I hadn’t planned on a hiatus from this newsletter; in fact, you may remember I had set a goal of writing two posts in April, which I have felt guilty about no less than 10,000 times since writing that. But here’s what happened. Our planned summer trip to France turned into a spring and summer trip and now here I am writing in the living room of our pied-à-terre in the south of France, surrounded by boxes from our Paris storage unit.
This wasn’t exactly on our radar for the year, but our long term goal has always been to split the year between the US and France, which is why we stored a household of things in Paris when we moved to California two years ago.
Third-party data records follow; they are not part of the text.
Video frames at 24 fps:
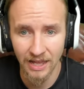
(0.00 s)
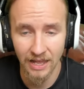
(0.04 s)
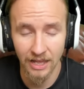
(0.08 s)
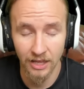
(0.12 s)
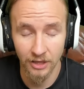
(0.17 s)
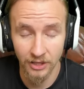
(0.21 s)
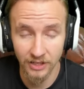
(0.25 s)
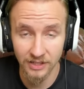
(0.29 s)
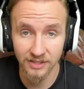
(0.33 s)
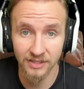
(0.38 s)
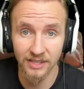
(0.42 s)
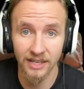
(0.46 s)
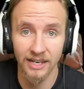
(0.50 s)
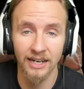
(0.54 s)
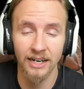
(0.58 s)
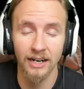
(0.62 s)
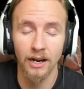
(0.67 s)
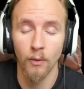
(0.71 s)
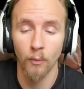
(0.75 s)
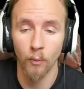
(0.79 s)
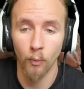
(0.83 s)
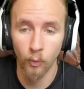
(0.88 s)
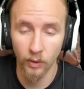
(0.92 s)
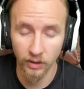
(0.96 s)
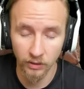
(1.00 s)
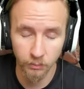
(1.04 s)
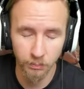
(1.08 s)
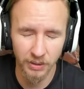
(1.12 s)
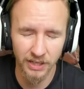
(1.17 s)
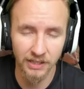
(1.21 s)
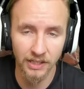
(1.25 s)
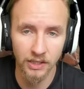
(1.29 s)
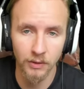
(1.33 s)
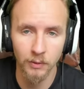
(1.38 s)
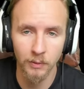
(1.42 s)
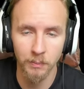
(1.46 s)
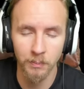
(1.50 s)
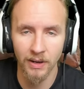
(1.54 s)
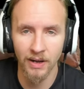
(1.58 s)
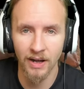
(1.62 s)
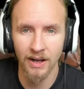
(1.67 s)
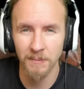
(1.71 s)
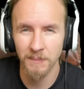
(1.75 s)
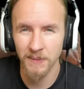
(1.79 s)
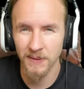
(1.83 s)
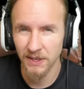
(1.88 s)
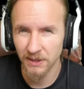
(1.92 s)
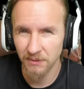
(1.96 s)
This thing will pick you
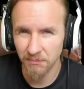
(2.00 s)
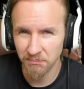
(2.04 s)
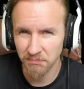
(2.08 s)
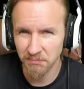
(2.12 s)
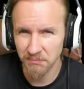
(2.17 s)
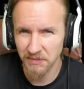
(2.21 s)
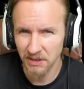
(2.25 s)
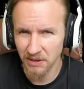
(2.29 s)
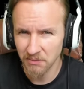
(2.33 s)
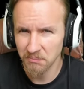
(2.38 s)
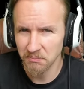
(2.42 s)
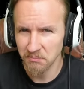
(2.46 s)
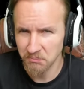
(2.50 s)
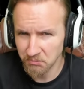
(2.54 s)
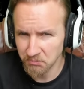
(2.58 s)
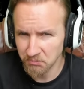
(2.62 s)
apart, not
When circumstances at the end of winter made that goal reachable earlier than planned, we sprinted (rushed!) ahead so that we could arrive in France in time for a family wedding in April.
I’m not sure what the right mix of time in both places should look like, or if it’s even possible, so that’s the question that we’re mulling over. And then, I suppose not too far down the road (when Alma starts school), we will have to face the looming choice head on: where do we want to continuously spend a couple decades?
Whenever I tell Eric this he gently reminds me I don’t have to approach it so heavily. We can always change our mind and we probably will. We can always move or move back. Kids are flexible. “Look at how you turned out,” he says. (I went to 12 schools before college). These reminders are one of the reasons I married him, though I would argue 12 schools was a bit much.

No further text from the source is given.